In order to verify the relation between the current of the switching-on and switching-off coil of the circuit breaker and common typical mechanical defects, the current of the switching-on and switching-off coil is recorded through a simulation experiment and compared with a coil current curve in a normal state. The test result shows that the change of the characteristic quantity of the opening and closing coil current curve has obvious relevance with common mechanical defects, and based on the change of the characteristic quantity of the opening and closing coil current curve, the signal analysis module 201 establishes an opening and closing current waveform characteristic library and determines the corresponding relation between the opening and closing coil current waveform characteristics of the switch device and the faults of the operating mechanism. For the sake of understanding, the specific principles therein are further illustrated as follows:

1) insufficient lubrication of the separating brake lock catch. Insufficient lubrication of the opening lock catch is a common mechanism defect of the circuit breaker, and if the lubrication is not processed in time, the circuit breaker can possibly reject the opening fault. The current curve contrast when the circuit breaker is normal and the defect is seen in fig. 5, and as can be seen from fig. 5, when the deciliter lock catch is not enough in lubrication, the current at the starting moment of the circuit breaker is increased, the energy consumption of the coil is increased, and meanwhile, the switching-off time of the coil becomes slow when the auxiliary switch is switched.

2) And operating the coil turn-to-turn short circuit defect. Operating coil faults are also a type of fault that often occurs during operation of circuit breakers. The normal versus defect curves are shown in fig. 6, and it can be seen from fig. 6 that in the event of a coil failure, the coil current is lower than normal, while the operating time is also longer than normal.
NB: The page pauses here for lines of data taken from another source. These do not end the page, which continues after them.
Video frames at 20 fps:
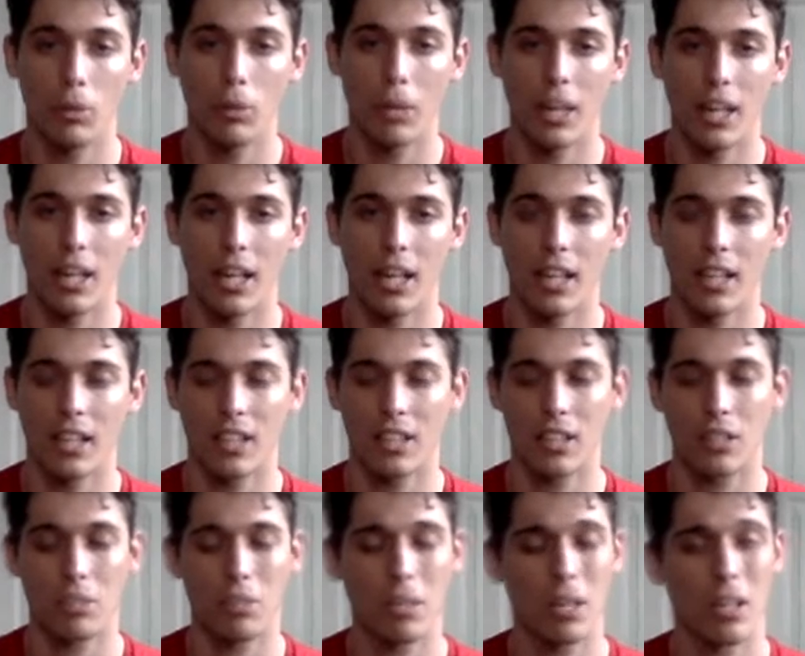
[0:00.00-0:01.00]
body. It
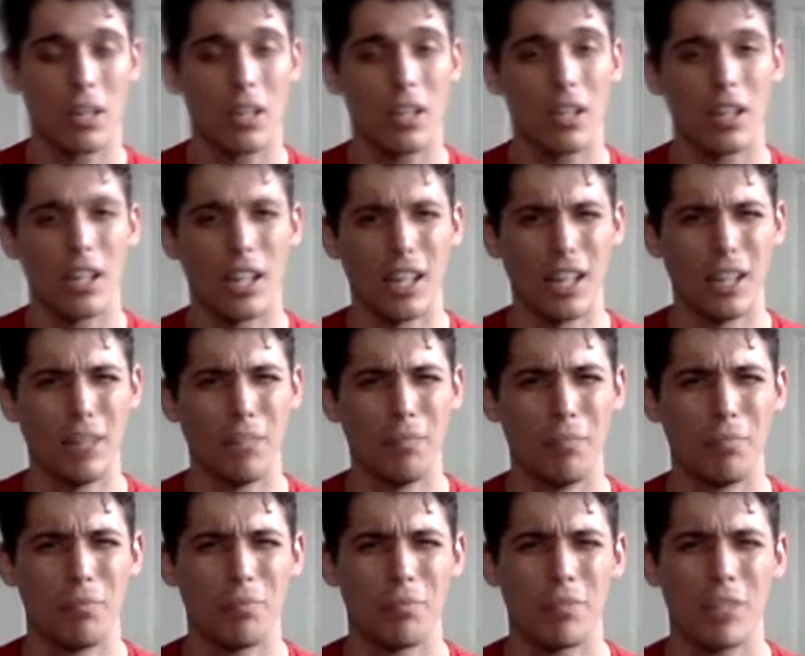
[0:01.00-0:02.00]
took me a
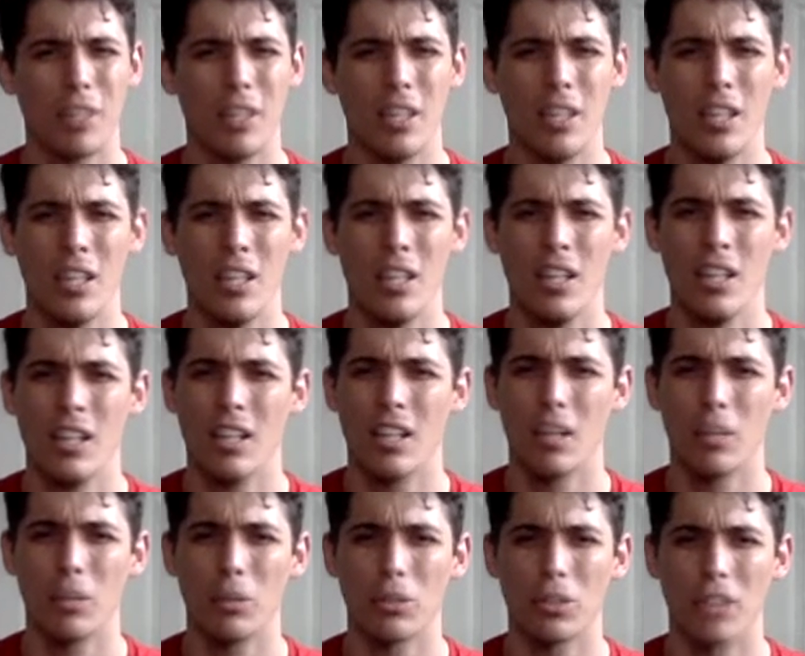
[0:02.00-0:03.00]

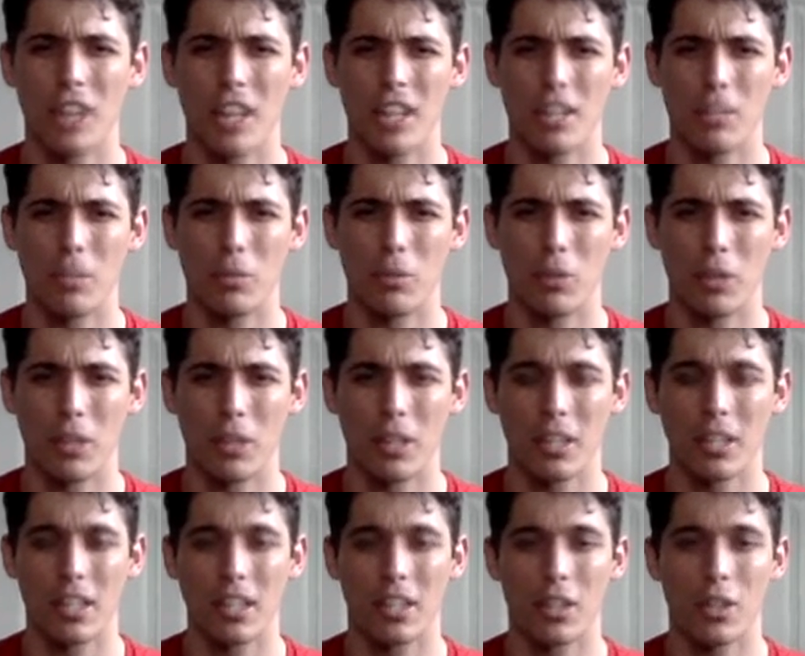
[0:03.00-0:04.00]
couple tries before I could
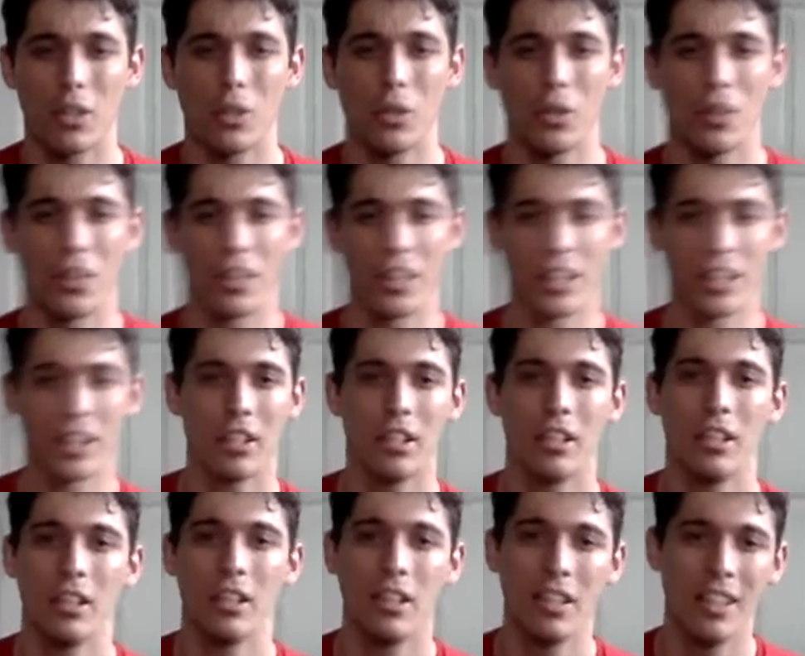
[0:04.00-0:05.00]
get the whole thing.
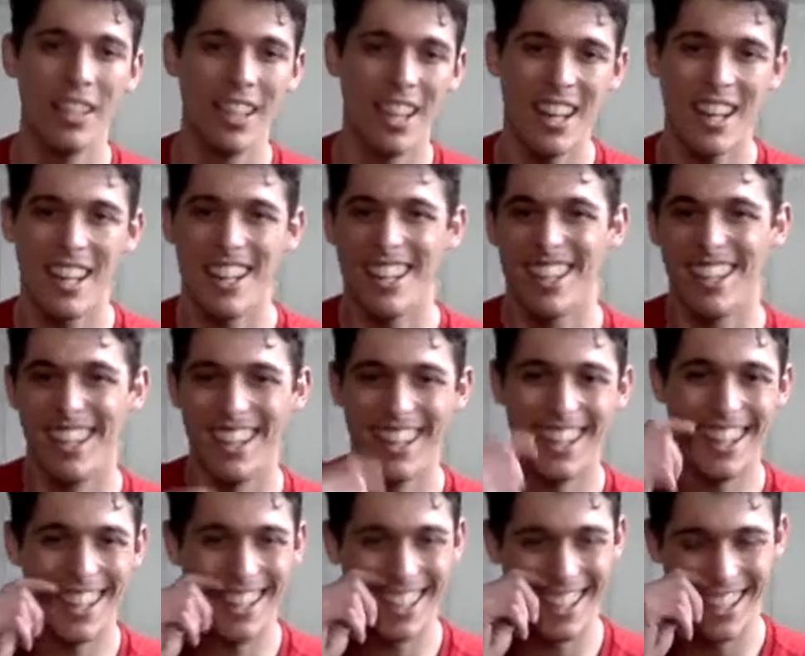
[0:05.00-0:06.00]

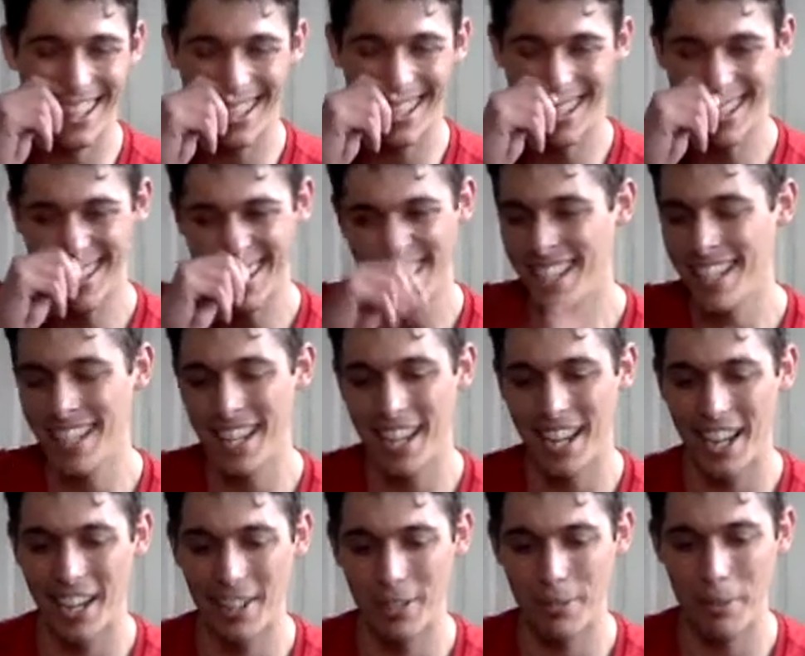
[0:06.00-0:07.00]
I
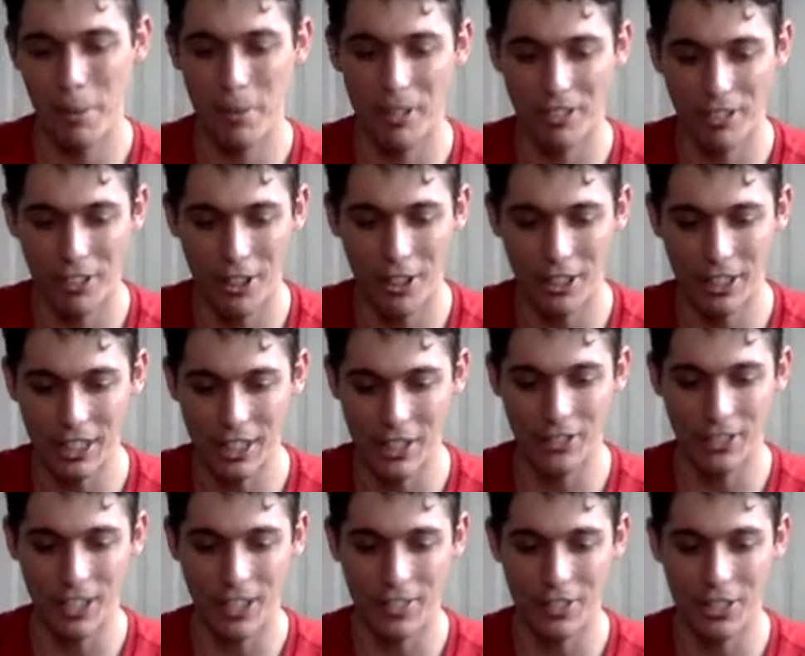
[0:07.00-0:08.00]
remember falling
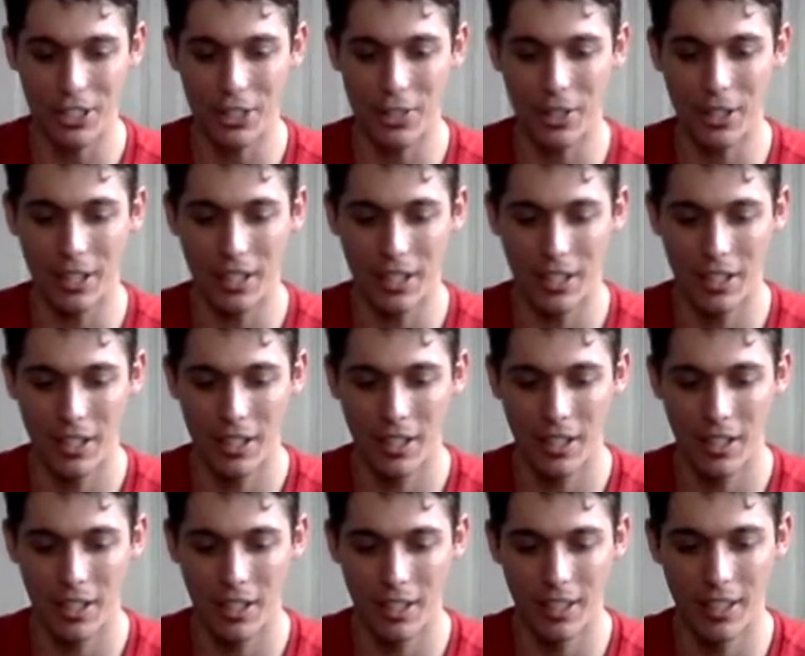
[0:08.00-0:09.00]
over after doing,
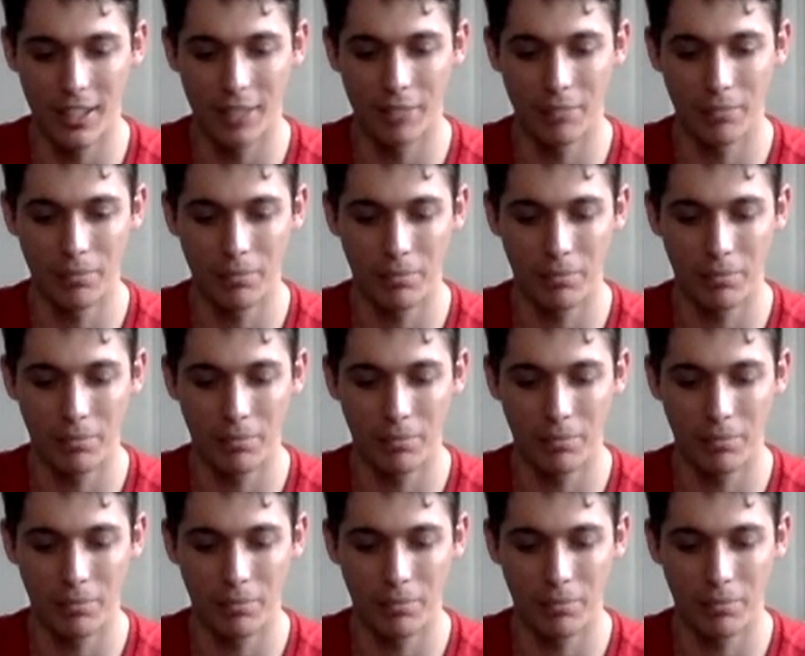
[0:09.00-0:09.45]
I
3) Poor contact of the switching-on and switching-off loop. The current curve corresponding to the defect of poor circuit contact of the opening coil of the circuit breaker is shown in fig. 7, and as can be seen from fig. 7, the maximum current of the coil is obviously reduced compared with the standard value, and the maximum current in the later time period is not stable enough.

4) The mechanism speed reduces the defect. The current curve corresponding to the defect of the reduction of the action speed of the circuit breaker is shown in fig. 8, and as can be seen from fig. 8, the tripping time of the circuit breaker mechanism is basically consistent with the normal value, but the switching time of the auxiliary contact is obviously delayed, because the auxiliary contact is directly and mechanically connected with the circuit breaker mechanism, the action speed of the circuit breaker can be considered to be reduced.
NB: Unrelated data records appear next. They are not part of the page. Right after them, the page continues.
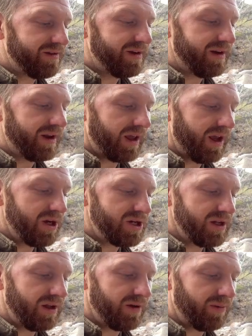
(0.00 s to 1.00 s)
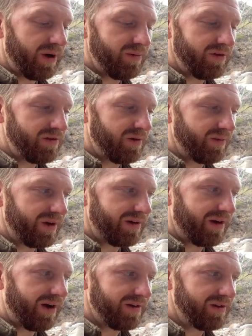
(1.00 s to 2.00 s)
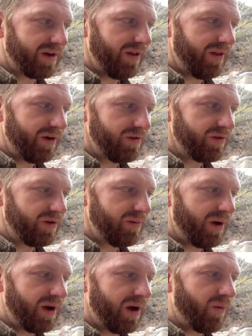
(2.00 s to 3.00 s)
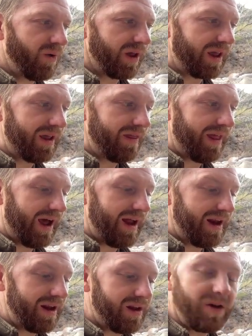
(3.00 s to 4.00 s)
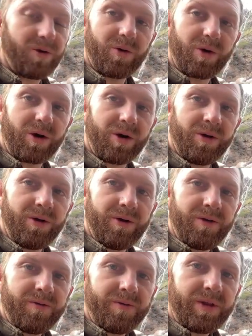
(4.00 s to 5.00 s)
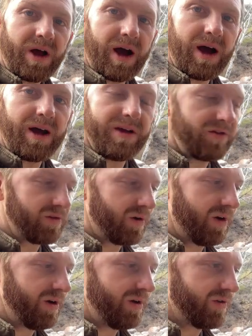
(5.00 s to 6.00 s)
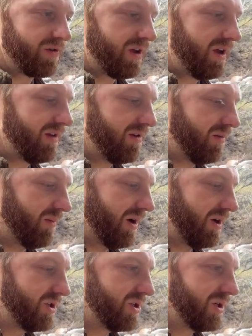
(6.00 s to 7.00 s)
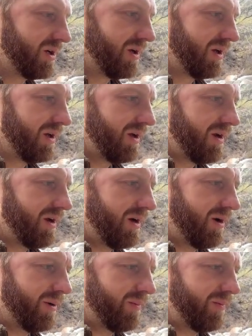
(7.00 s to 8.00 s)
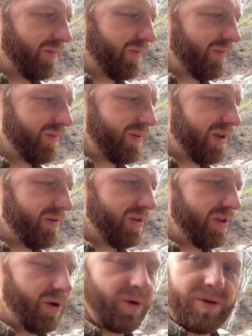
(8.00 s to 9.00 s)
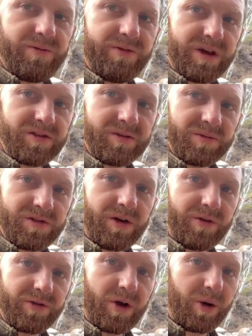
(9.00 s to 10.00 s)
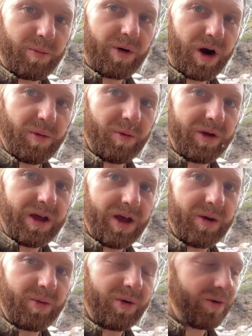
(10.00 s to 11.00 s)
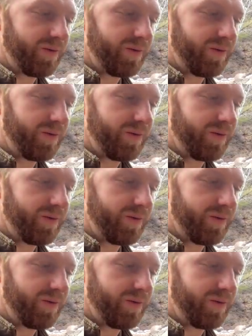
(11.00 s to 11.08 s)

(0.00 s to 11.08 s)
an indication that there might be something toxic in there. So you might not want to get that in your eyes or on your skin too much, even though the figs themselves are probably edible.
5) The auxiliary switch has poor switching. The current curve corresponding to the defect of poor switching of the auxiliary switch when the circuit breaker is operated is shown in fig. 9, and as can be seen from fig. 9, the current jitters when the auxiliary switch is switched, and the switching time becomes longer.

For a complete process analysis of a defect or fault, the defect or fault sub-process is defined as follows:

(1) defect or barrier subprocess definition

A typical circuit breaker closing (opening) brake current waveform is shown in fig. 10, and as can be seen from the figure, the whole process can be divided into 5 stages according to the movement of an iron core:

the movement of the core can be divided into 5 phases according to the current waveform:

stage one: t is t₀～t₁。

t₀The moment is the issuing moment of the command between the switching on and switching off of the high-voltage circuit breaker, and the coil is at t₀Is electrified at the moment t₀-t₁Rising rapidly in time. t is t₁The moment is the moment when the iron core starts to move, and the magnetic flux in the coil rises enough to drive the iron core to move. The length of the stage time is related to the voltage of the control power supply and the resistance of the coil, and can reflect the lineThe state of the loop. It features that the current rises and the iron core is not yet moving.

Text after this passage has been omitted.